- _What is needed_
Would you write out the entries below word for word, omitting the pictures?

####################

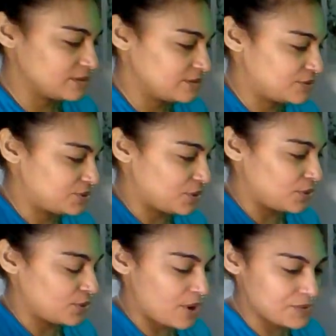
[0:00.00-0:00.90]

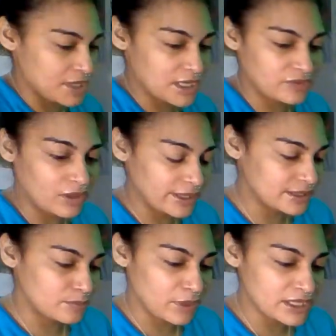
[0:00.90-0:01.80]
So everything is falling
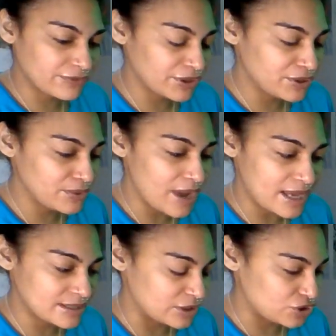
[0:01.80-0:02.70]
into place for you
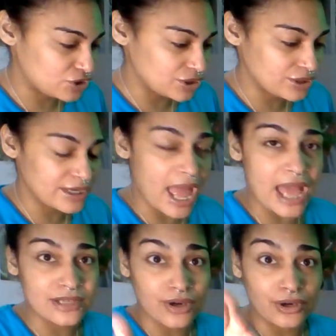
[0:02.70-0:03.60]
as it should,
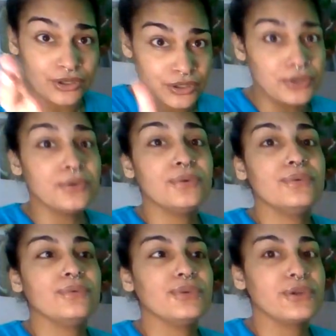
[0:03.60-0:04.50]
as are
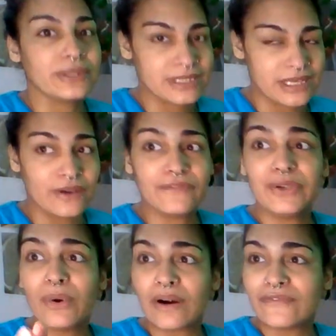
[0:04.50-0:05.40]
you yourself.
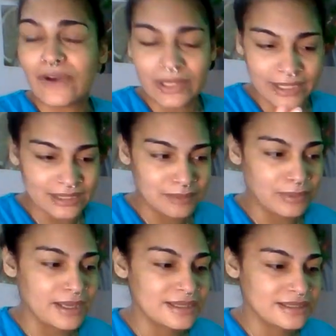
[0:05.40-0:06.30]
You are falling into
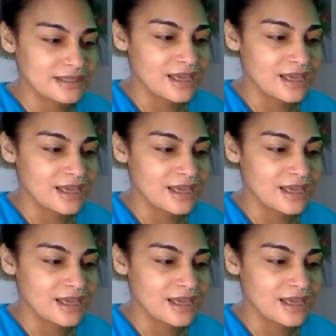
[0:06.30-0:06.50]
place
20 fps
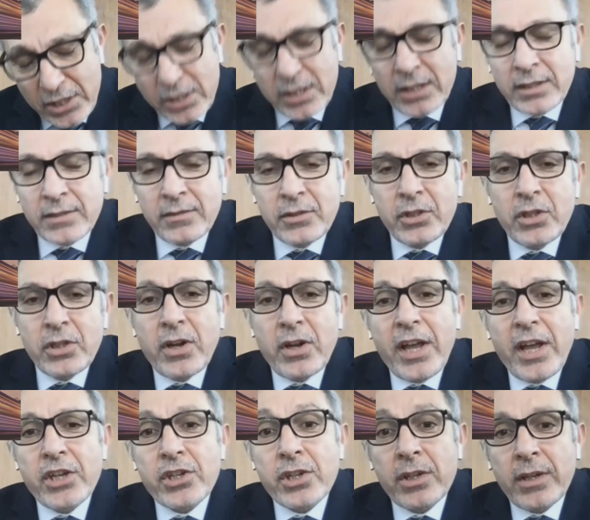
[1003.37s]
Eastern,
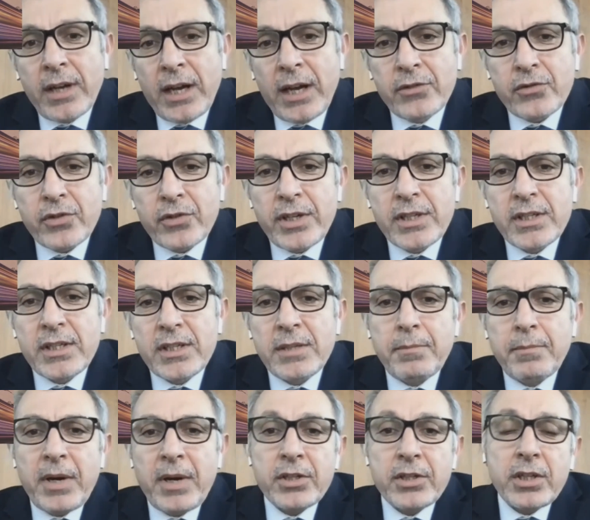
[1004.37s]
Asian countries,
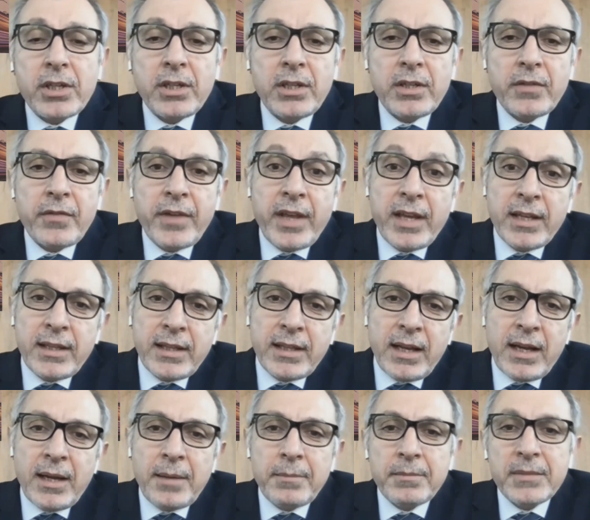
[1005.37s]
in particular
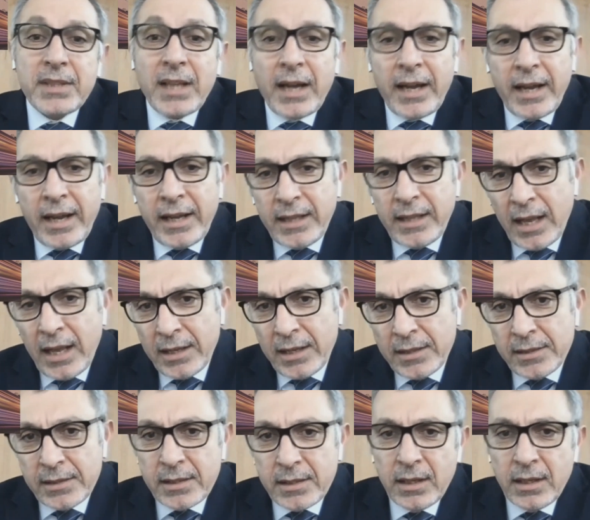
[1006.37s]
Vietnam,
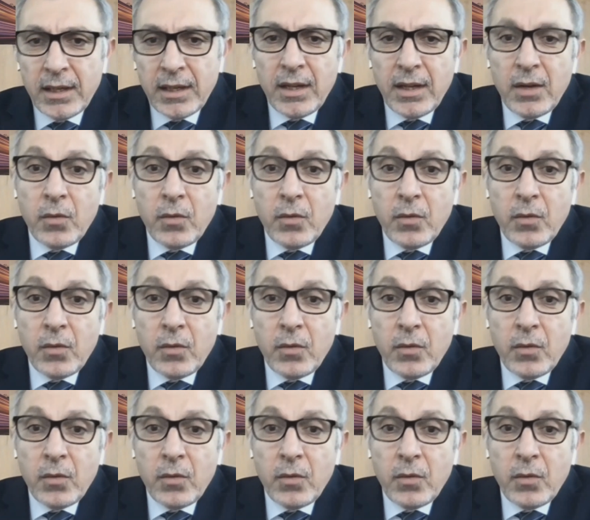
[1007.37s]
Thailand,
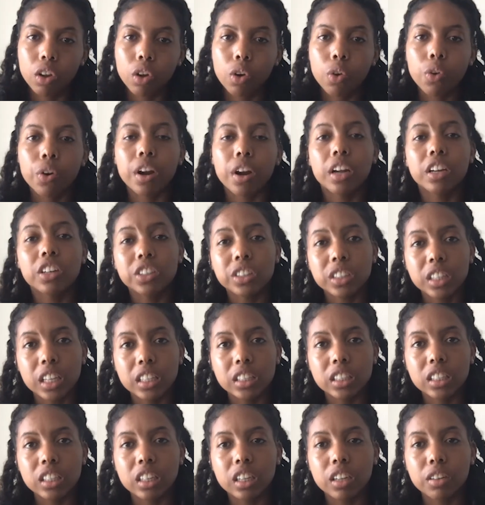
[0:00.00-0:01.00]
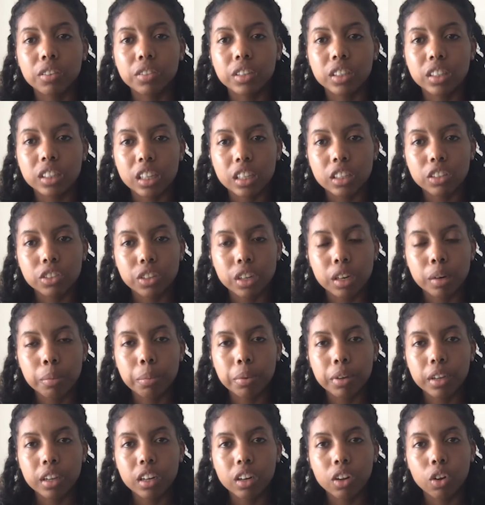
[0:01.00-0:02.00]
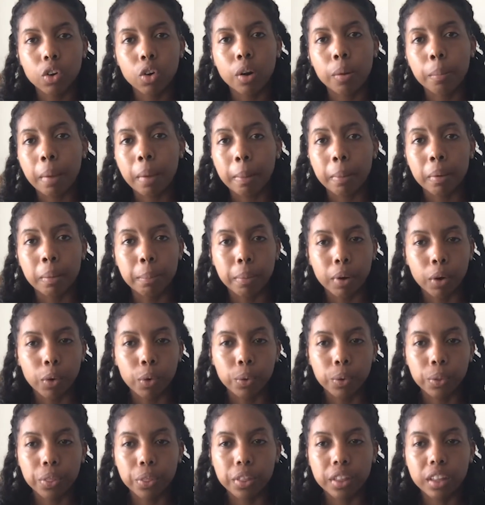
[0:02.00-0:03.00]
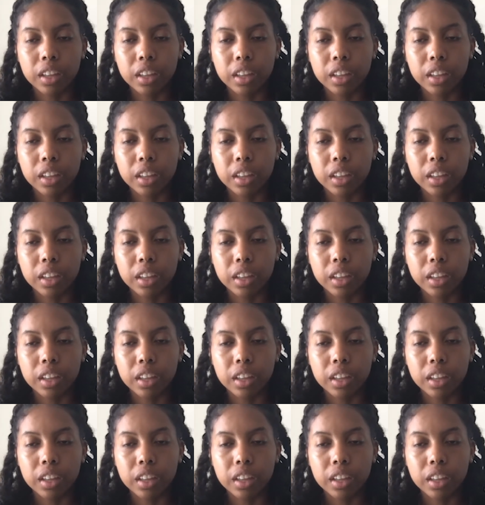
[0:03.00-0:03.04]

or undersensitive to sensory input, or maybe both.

####################

- _Completed task_
[0:00.00-0:00.90]

[0:00.90-0:01.80]
So everything is falling
[0:01.80-0:02.70]
into place for you
[0:02.70-0:03.60]
as it should,
[0:03.60-0:04.50]
as are
[0:04.50-0:05.40]
you yourself.
[0:05.40-0:06.30]
You are falling into
[0:06.30-0:06.50]
place
20 fps
[1003.37s]
Eastern,
[1004.37s]
Asian countries,
[1005.37s]
in particular
[1006.37s]
Vietnam,
[1007.37s]
Thailand,
[0:00.00-0:01.00]
[0:01.00-0:02.00]
[0:02.00-0:03.00]
[0:03.00-0:03.04]

or undersensitive to sensory input, or maybe both.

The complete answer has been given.